[Stored dataset items]
• • • • •

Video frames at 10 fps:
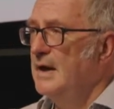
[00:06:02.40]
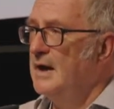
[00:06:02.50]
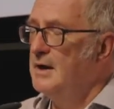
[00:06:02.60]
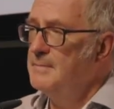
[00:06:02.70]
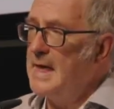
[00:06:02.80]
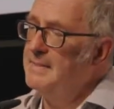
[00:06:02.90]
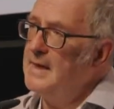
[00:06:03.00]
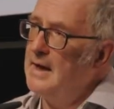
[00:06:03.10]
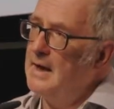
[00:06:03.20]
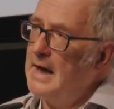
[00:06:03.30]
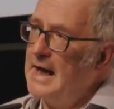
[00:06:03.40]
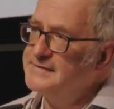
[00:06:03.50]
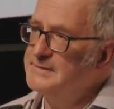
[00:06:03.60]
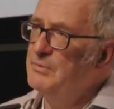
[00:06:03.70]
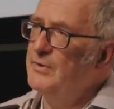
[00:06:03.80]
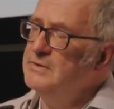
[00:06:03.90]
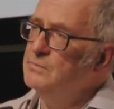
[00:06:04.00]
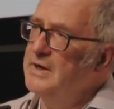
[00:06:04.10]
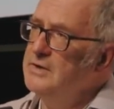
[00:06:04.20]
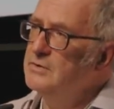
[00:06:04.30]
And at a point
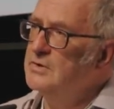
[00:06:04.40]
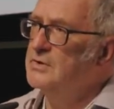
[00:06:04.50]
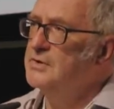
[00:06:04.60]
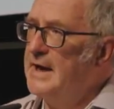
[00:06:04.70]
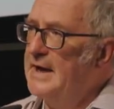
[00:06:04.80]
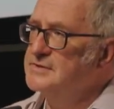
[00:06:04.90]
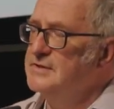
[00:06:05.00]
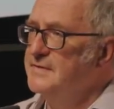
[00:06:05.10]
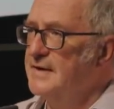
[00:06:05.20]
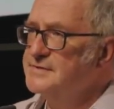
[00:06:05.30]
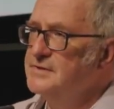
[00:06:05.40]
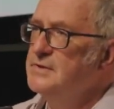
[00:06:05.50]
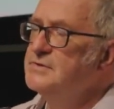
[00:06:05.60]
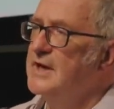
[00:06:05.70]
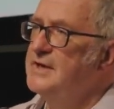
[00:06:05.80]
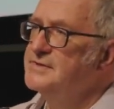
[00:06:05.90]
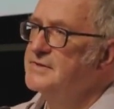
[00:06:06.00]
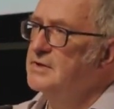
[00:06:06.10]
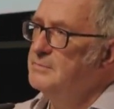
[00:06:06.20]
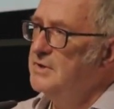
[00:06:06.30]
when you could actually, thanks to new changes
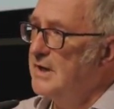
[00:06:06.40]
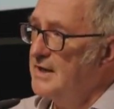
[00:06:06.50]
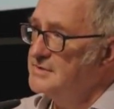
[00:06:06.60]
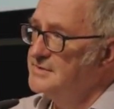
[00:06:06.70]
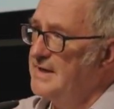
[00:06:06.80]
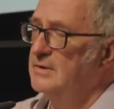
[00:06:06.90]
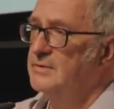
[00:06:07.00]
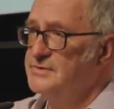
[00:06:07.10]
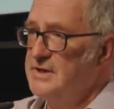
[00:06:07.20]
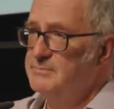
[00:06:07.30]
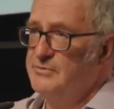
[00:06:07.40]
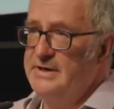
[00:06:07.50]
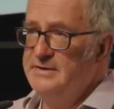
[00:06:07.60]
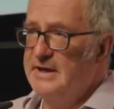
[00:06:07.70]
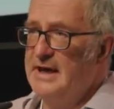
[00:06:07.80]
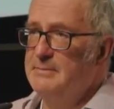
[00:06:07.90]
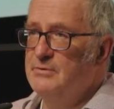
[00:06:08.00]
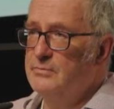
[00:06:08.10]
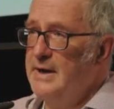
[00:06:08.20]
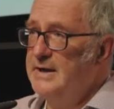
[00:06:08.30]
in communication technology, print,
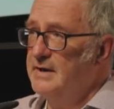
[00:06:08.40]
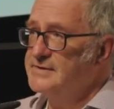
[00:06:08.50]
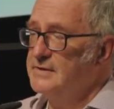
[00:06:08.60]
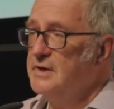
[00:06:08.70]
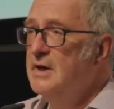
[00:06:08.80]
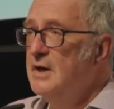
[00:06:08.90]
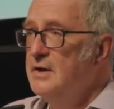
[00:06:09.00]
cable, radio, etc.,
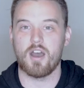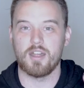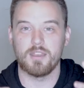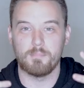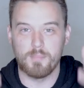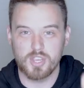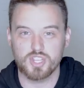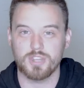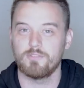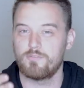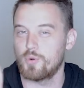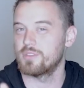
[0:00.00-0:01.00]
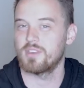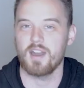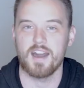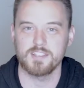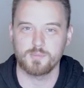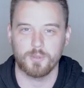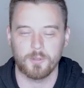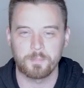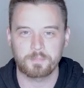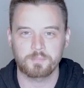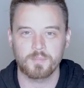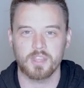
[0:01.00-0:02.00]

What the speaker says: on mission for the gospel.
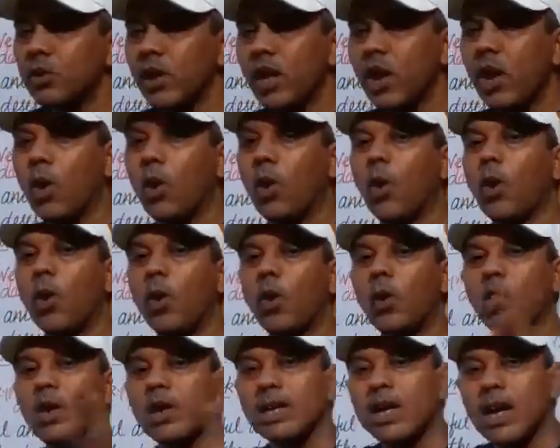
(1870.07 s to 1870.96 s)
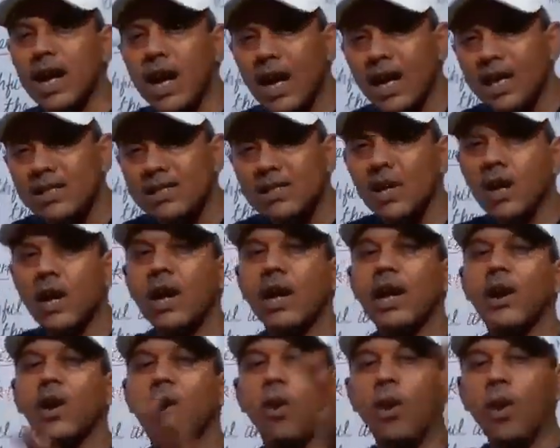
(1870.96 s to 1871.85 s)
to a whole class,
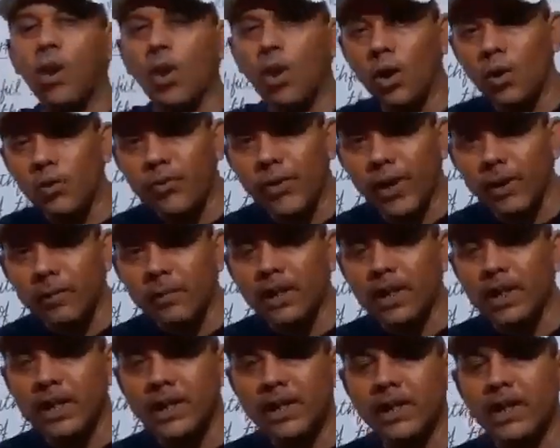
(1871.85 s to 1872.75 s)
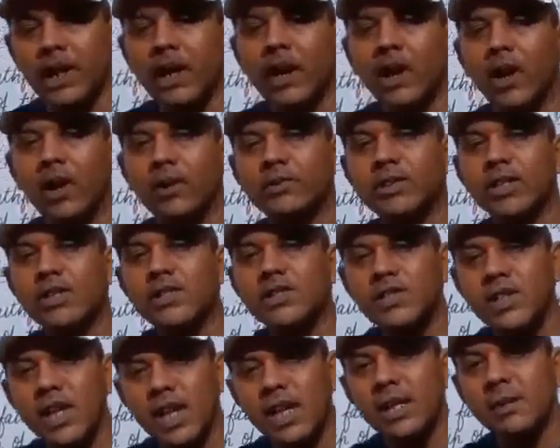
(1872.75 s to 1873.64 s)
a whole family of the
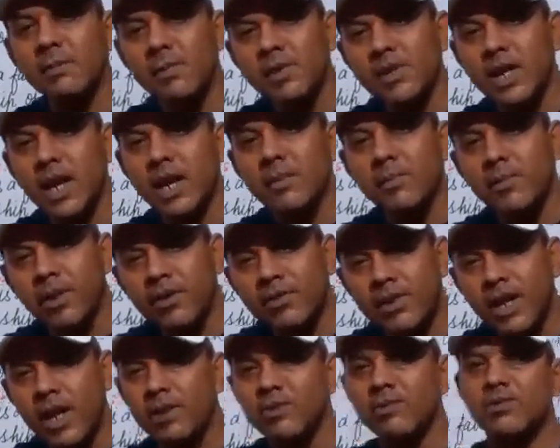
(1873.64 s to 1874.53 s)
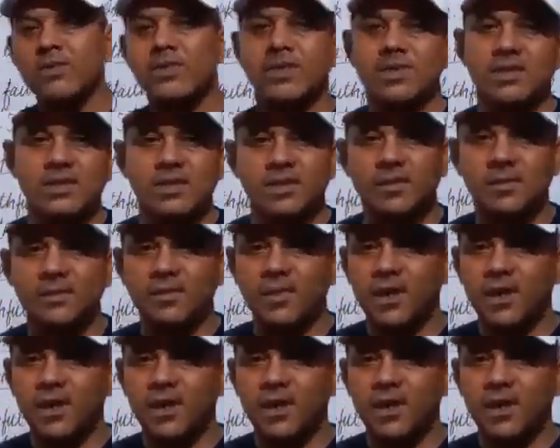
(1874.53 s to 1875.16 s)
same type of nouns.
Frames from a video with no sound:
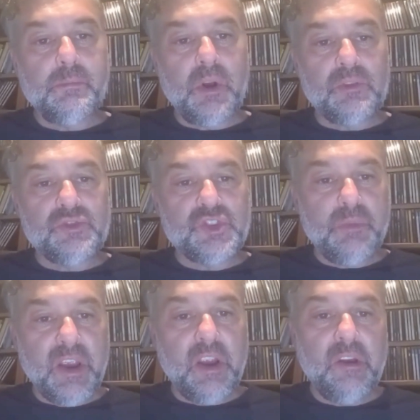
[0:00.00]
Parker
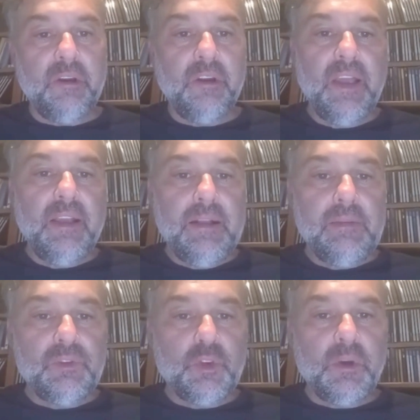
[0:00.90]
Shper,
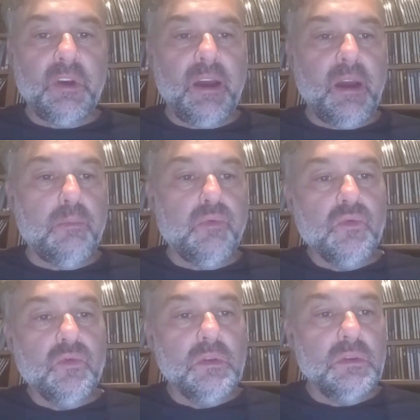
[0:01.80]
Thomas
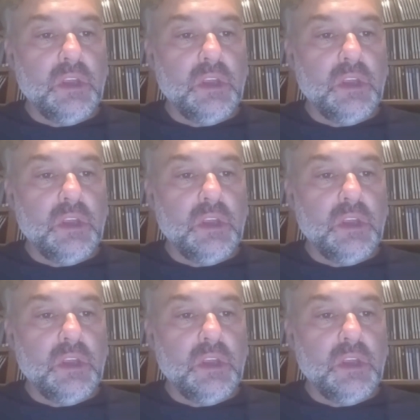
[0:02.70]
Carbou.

• • • • •

▶ _Try it_: Every line from the one with "[00:06:08.00]" through the last line of the data must be copied exactly. Leave the pictures out.

▶ _Result_:
[00:06:08.00]
[00:06:08.10]
[00:06:08.20]
[00:06:08.30]
in communication technology, print,
[00:06:08.40]
[00:06:08.50]
[00:06:08.60]
[00:06:08.70]
[00:06:08.80]
[00:06:08.90]
[00:06:09.00]
cable, radio, etc.,
[0:00.00-0:01.00]
[0:01.00-0:02.00]

What the speaker says: on mission for the gospel.
(1870.07 s to 1870.96 s)
(1870.96 s to 1871.85 s)
to a whole class,
(1871.85 s to 1872.75 s)
(1872.75 s to 1873.64 s)
a whole family of the
(1873.64 s to 1874.53 s)
(1874.53 s to 1875.16 s)
same type of nouns.
Frames from a video with no sound:
[0:00.00]
Parker
[0:00.90]
Shper,
[0:01.80]
Thomas
[0:02.70]
Carbou.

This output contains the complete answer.